Furthest Right

Why I Am Not an Atheist

When approaching the topic of religion, most of us tread carefully because it forms something close to the core of an identity. Religion, ethnicity, culture, and life philosophy tend to pair together to identify a group, and when a group adopts a religion, it depends on that religion to defend the group.

In the West right now, we are seeing a shift away from “organized religion” — a euphemism for Abrahamist religions: Islam, Judaism, and Christianity — because these religions have failed to defend our cultures. Instead they have used us as a means to perpetuate themselves, and now have moved on to new groups for their host cultures.

Religious people built the West. Most of them had a religion before Christianity, the “pagan” faiths which were attributes of ethnic cultures instead of international organizations like organized religion, or carried it forward as “deism,” namely a general belief in the divine.

For me, deism makes sense. Atheism does not; if we do not know if God exists, it makes little sense to assert the negative as fervently as others assert the positive. Agnosticism, the neutral position, serves as a good starting point but leaves us without answers.

It seems to me that the situation is dire because if the divine exists, trying to trap it into a symbol, ikon, or description serves to limit the divine, which creates the means-over-ends problem that humans usually encounter, and inverts the divine from a thing of its own destiny to something that humans control, if only in their own minds.

This outlook views the term “God” itself as suspect, and shies away from the vast books of religious thought that aim to guide and control behavior. This is not from disagreement with them — Christian sexual morality is superior to neopagan sexual morality, for example — but from a distrust of limiting the divine with human constructs.

Humans, at least healthy humans, seem to have a universal religion. We believe something divine created the cosmos, although we have no way to understand it fully; we believe that the world tends toward good if we work within realist parameters; we also believe that there is some form of persistence after death.

Beyond that, religion quickly becomes politics and therefore detaches from the divine, making it instead into a human instrument for human control (not that some form of guidance is not needed). The lost name of God may simply reflect that God has many names and all of them are approximations, but the faith itself should be where we focus.

When we wonder about how the universe began, the explanation that energy — a form that converts to matter and relies on matter for expression — simply concentrated and then detonated into materiality seems to fall short. We also have trouble believing that a personality simply created all of this.

It makes more sense to say that the universe began in information, or the division of nothingness into somethingness because the nothingness formed an initial state against which it iterated, opting to move from nothing to something in order to avoid stagnation. The zero could not repeat, and therefore begat the one.

The original Proto-Indo-European faith probably began with an idea like this. The universe came about when emptiness became too much, and so life was formed, and somewhere out there is a larger state of information that calculated this and continues to guide it, even if in an impersonal and amoral form like the pagan gods.

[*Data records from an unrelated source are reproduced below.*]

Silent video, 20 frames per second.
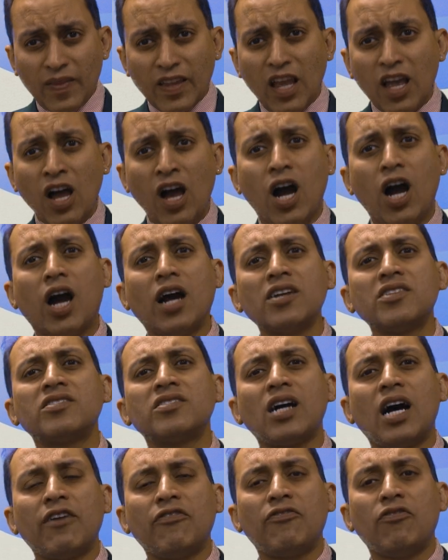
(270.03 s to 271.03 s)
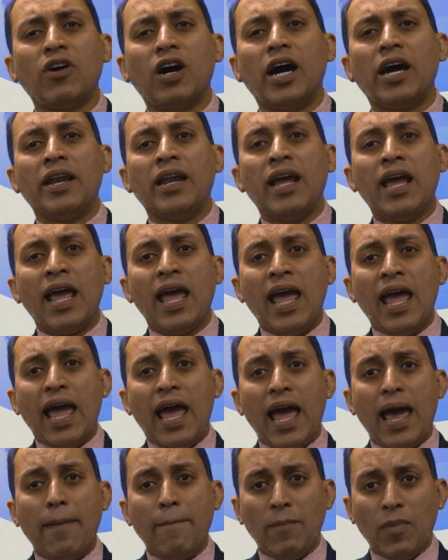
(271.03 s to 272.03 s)
R. Safwan,
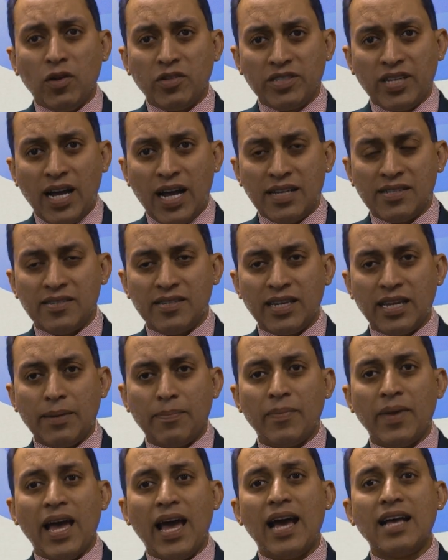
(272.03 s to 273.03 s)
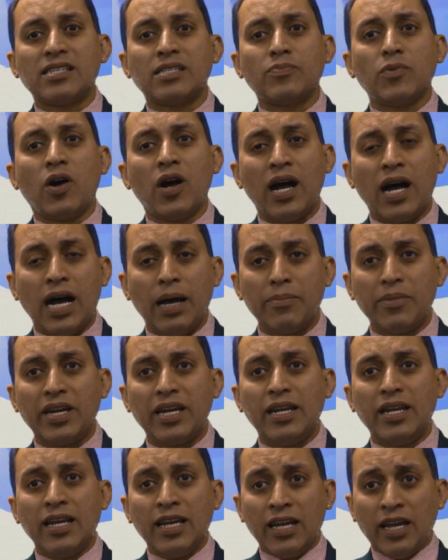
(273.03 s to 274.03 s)
M. Motasim, S.
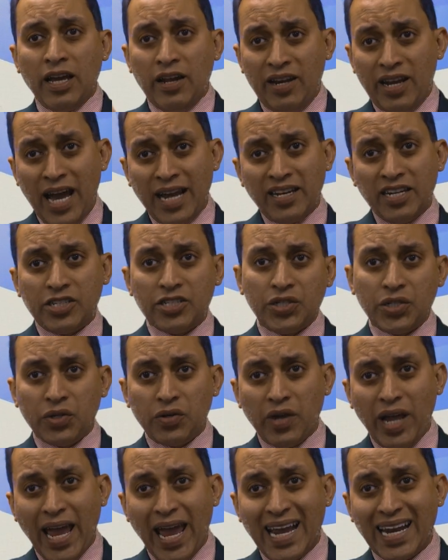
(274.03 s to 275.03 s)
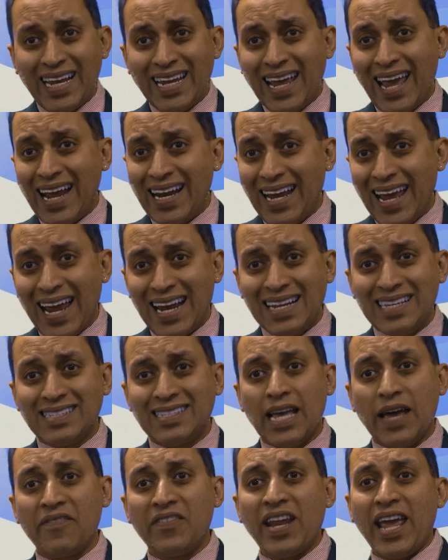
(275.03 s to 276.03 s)
Mohammed, 92, 88,
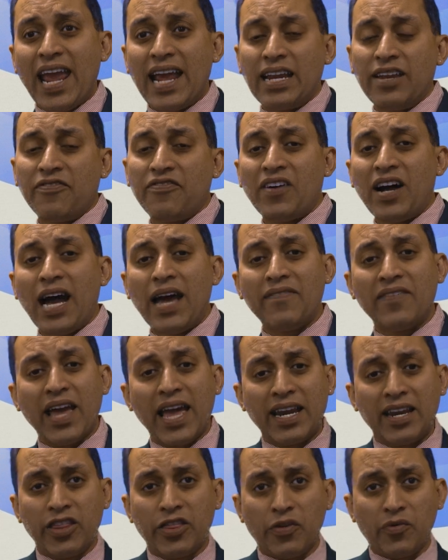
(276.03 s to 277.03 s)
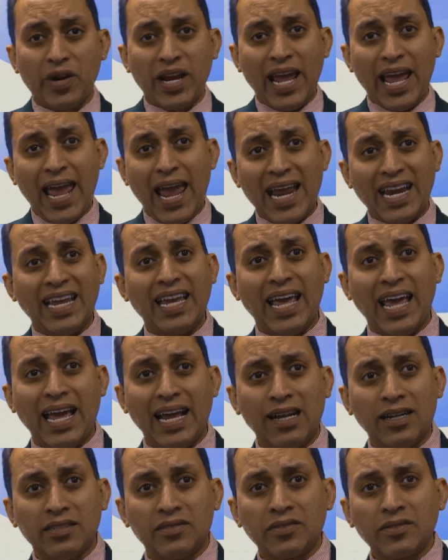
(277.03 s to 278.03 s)
87, 85, 83,
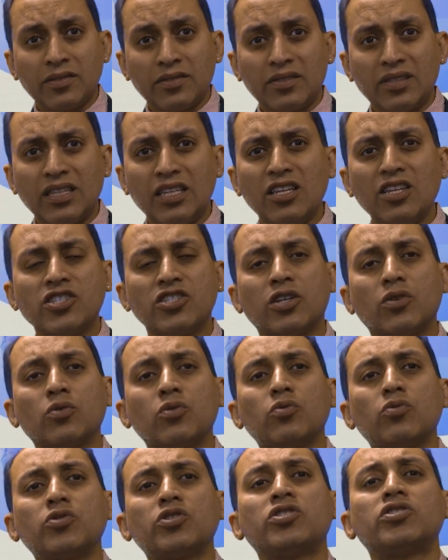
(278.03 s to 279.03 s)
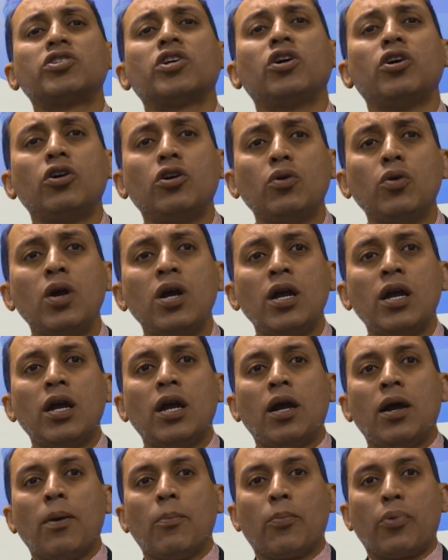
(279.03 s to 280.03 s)
88. So we're so
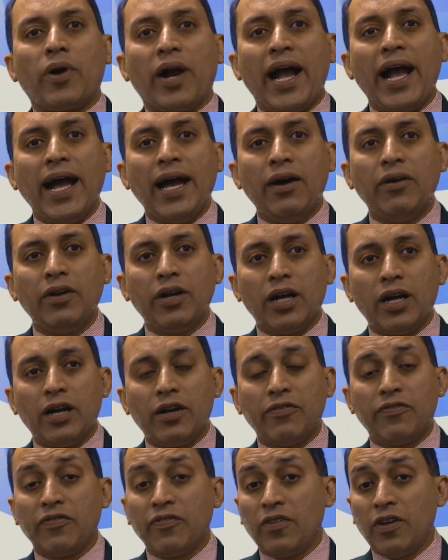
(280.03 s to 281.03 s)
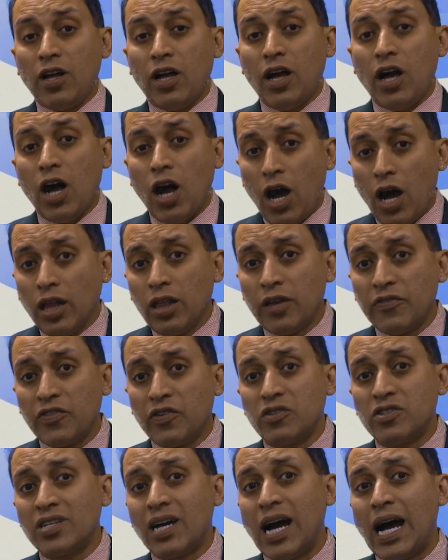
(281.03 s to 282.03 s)
proud of all of you
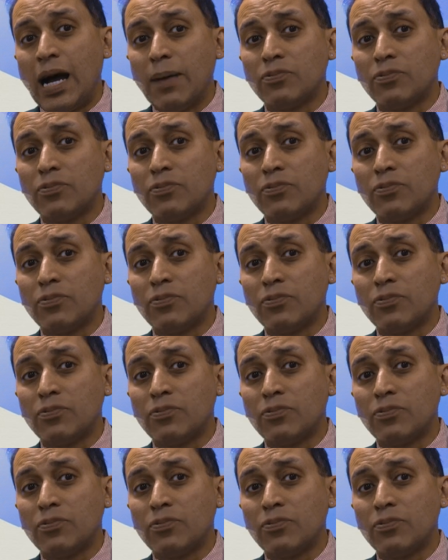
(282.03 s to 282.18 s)
top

The people who followed these faiths chose to write down as little as possible and to keep the faith ambiguous by telling it through stories that were not parables, with a moral, but character dramas in which cause-effect thinking took the center stage.

Of all the options available to us, this makes the most sense for religion: to believe in the divine, but not read too much into it, because we as little puny mortals are generally going to understand very little of it. Instead we have faith that the universe is good, and trust that good things await us.

Such a religion can only come from those embedded in nature. To see the cycle of the seasons, the prosperity of wildlife, and the intricate but intelligent forms of trees speaks to something greater than mere randomness or materialism. It does not tell us how to act, but inspires us to live for the sake of life itself.

When we consider the divine, it makes sense to see it as a nurturing force that includes both creation and destruction, since creation replaces what came before it with something that is rarely new, but often a more evolved form that is continuous with the origins of what it replaced.

Atheism can never offer this affirming and sane outlook, and this is why genetically healthy people since the dawn of time have had some form of this faith. It can be practiced in any religion or without a religion, simply reflecting a belief that life can be good and is worth living as an experience for its own sake.

In this outlook, human life has a purpose, which is to live life fully for the purpose of life itself, which leads us away from materialism, egalitarianism, and other proxies for life for its own sake. Unlike modern organized religion, this belief exists in the individual and cannot be shared, only appreciated and explored to the best of our abilities.